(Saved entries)
++++
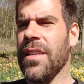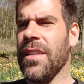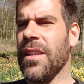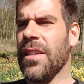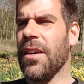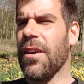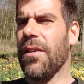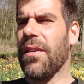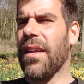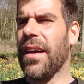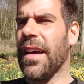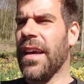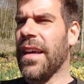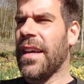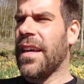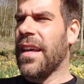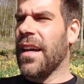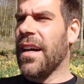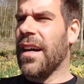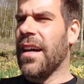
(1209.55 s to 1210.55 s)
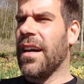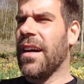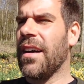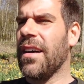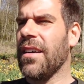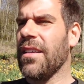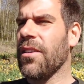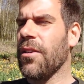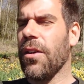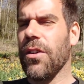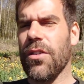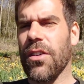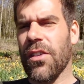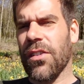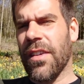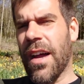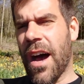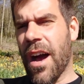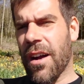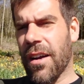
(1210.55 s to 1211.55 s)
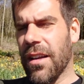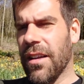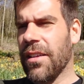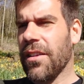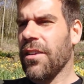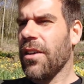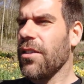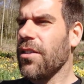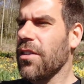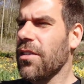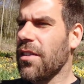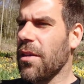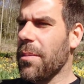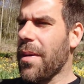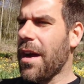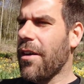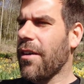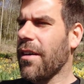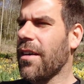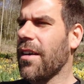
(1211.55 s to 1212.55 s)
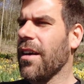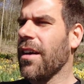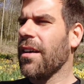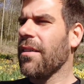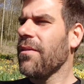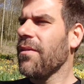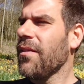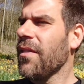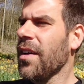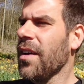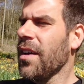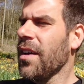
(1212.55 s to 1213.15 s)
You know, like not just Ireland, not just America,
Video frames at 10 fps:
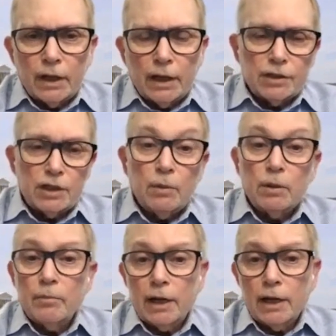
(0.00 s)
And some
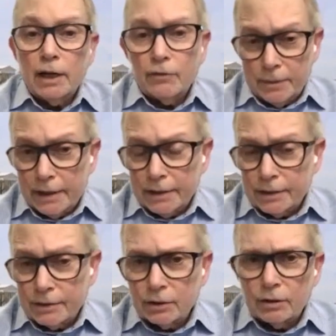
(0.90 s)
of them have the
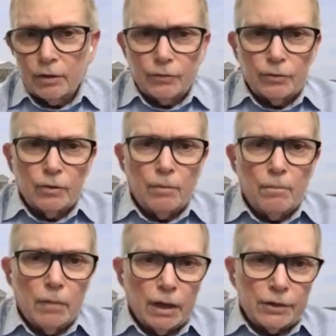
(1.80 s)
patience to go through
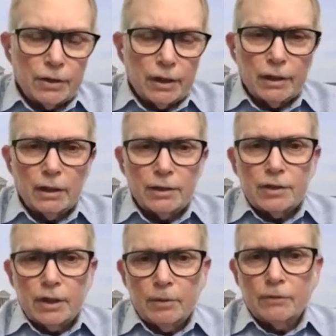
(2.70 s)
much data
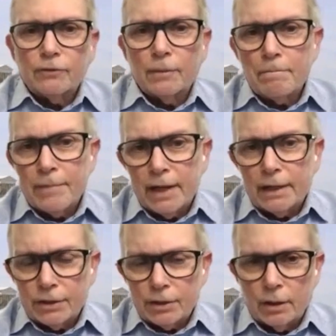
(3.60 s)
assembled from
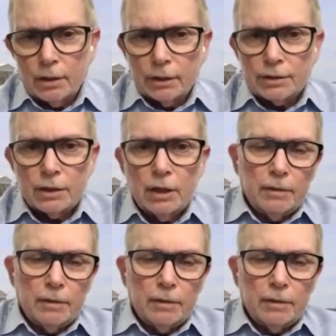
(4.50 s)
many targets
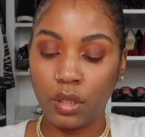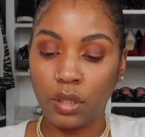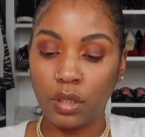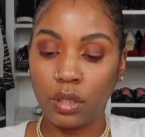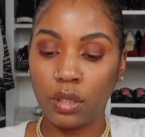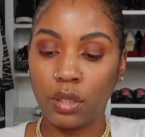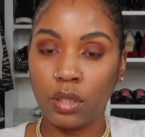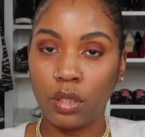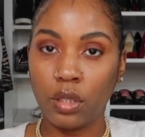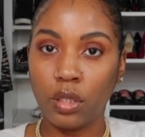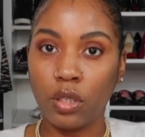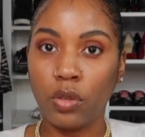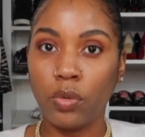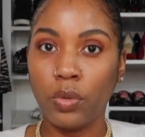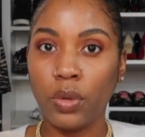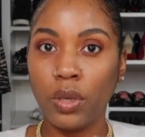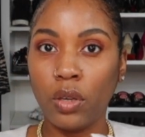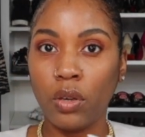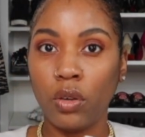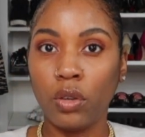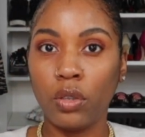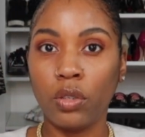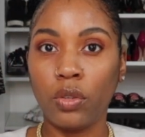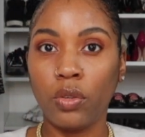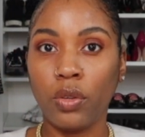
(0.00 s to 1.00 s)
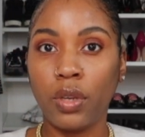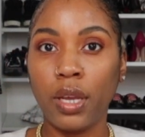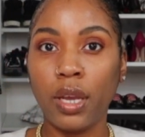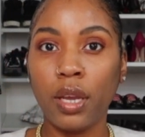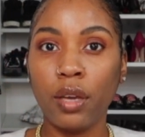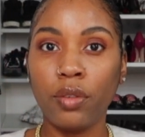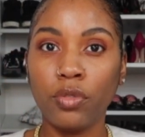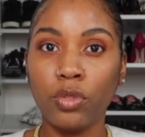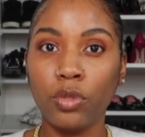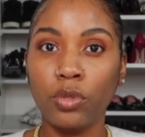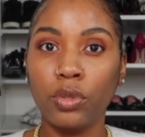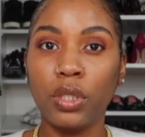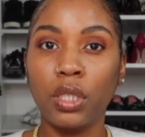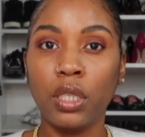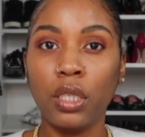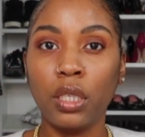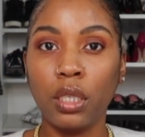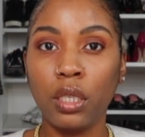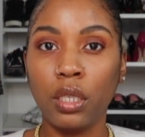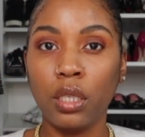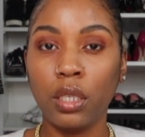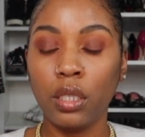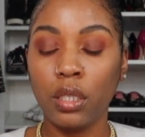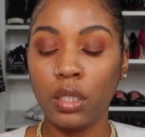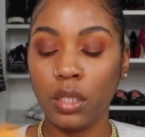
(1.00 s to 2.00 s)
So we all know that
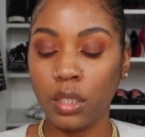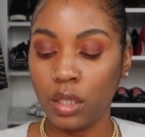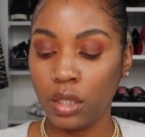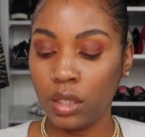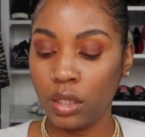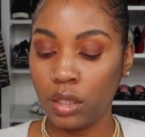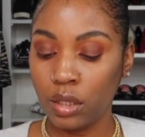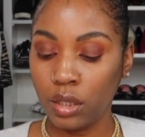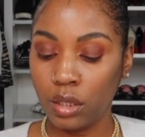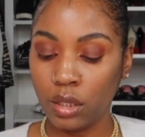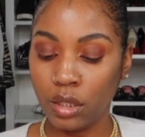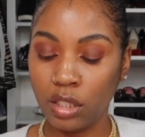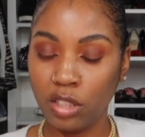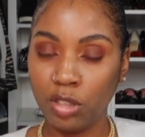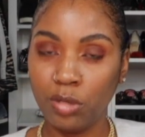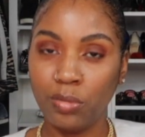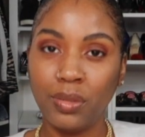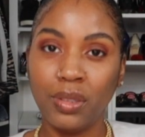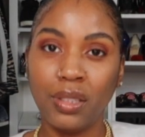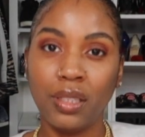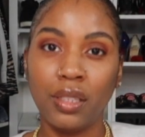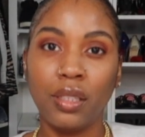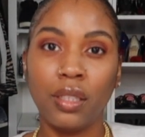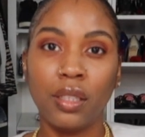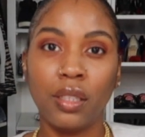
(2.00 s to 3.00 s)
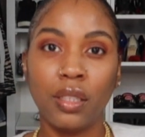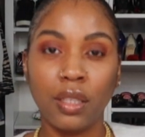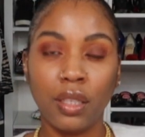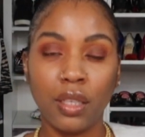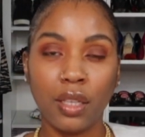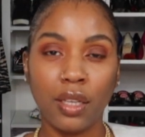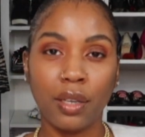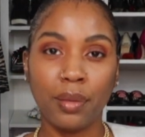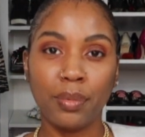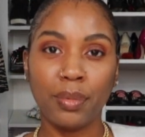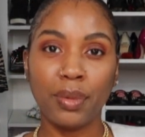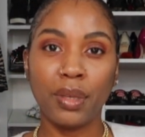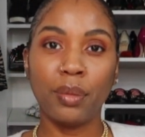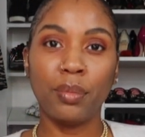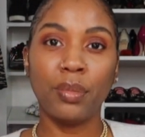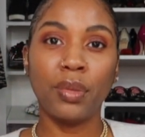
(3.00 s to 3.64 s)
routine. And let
++++
WHAT IS EXPECTED – The records above should be written out in full and unchanged, except that pictures are dropped.

TASK ANSWER –
(1209.55 s to 1210.55 s)
(1210.55 s to 1211.55 s)
(1211.55 s to 1212.55 s)
(1212.55 s to 1213.15 s)
You know, like not just Ireland, not just America,
Video frames at 10 fps:
(0.00 s)
And some
(0.90 s)
of them have the
(1.80 s)
patience to go through
(2.70 s)
much data
(3.60 s)
assembled from
(4.50 s)
many targets
(0.00 s to 1.00 s)
(1.00 s to 2.00 s)
So we all know that
(2.00 s to 3.00 s)
(3.00 s to 3.64 s)
routine. And let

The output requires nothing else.